Collected data:
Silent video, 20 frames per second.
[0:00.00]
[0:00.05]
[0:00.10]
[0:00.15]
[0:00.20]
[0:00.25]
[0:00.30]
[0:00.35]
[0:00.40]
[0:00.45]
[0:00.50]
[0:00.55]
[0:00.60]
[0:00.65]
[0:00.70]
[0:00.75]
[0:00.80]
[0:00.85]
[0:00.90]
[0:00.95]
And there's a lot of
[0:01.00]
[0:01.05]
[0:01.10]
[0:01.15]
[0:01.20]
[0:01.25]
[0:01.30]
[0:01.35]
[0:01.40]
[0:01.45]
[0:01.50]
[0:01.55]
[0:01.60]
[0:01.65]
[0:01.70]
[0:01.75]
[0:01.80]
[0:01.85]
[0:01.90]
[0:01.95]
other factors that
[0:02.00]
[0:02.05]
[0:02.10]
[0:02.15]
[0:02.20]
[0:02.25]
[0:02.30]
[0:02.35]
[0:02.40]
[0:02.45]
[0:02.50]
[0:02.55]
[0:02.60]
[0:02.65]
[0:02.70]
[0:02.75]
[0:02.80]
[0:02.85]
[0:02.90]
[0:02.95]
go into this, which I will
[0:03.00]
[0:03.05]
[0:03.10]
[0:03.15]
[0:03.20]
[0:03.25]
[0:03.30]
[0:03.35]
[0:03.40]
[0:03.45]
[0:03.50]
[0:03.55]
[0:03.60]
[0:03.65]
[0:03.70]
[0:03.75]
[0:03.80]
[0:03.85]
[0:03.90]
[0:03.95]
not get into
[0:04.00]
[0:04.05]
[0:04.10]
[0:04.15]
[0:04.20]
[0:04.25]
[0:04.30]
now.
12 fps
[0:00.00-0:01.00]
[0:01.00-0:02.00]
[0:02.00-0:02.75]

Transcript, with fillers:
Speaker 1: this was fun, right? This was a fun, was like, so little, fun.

### EXERCISE AIM:
Transcribe the records in full, word for word.

### ANSWER AREA:
Silent video, 20 frames per second.
[0:00.00]
[0:00.05]
[0:00.10]
[0:00.15]
[0:00.20]
[0:00.25]
[0:00.30]
[0:00.35]
[0:00.40]
[0:00.45]
[0:00.50]
[0:00.55]
[0:00.60]
[0:00.65]
[0:00.70]
[0:00.75]
[0:00.80]
[0:00.85]
[0:00.90]
[0:00.95]
And there's a lot of
[0:01.00]
[0:01.05]
[0:01.10]
[0:01.15]
[0:01.20]
[0:01.25]
[0:01.30]
[0:01.35]
[0:01.40]
[0:01.45]
[0:01.50]
[0:01.55]
[0:01.60]
[0:01.65]
[0:01.70]
[0:01.75]
[0:01.80]
[0:01.85]
[0:01.90]
[0:01.95]
other factors that
[0:02.00]
[0:02.05]
[0:02.10]
[0:02.15]
[0:02.20]
[0:02.25]
[0:02.30]
[0:02.35]
[0:02.40]
[0:02.45]
[0:02.50]
[0:02.55]
[0:02.60]
[0:02.65]
[0:02.70]
[0:02.75]
[0:02.80]
[0:02.85]
[0:02.90]
[0:02.95]
go into this, which I will
[0:03.00]
[0:03.05]
[0:03.10]
[0:03.15]
[0:03.20]
[0:03.25]
[0:03.30]
[0:03.35]
[0:03.40]
[0:03.45]
[0:03.50]
[0:03.55]
[0:03.60]
[0:03.65]
[0:03.70]
[0:03.75]
[0:03.80]
[0:03.85]
[0:03.90]
[0:03.95]
not get into
[0:04.00]
[0:04.05]
[0:04.10]
[0:04.15]
[0:04.20]
[0:04.25]
[0:04.30]
now.
12 fps
[0:00.00-0:01.00]
[0:01.00-0:02.00]
[0:02.00-0:02.75]

Transcript, with fillers:
Speaker 1: this was fun, right? This was a fun, was like, so little, fun.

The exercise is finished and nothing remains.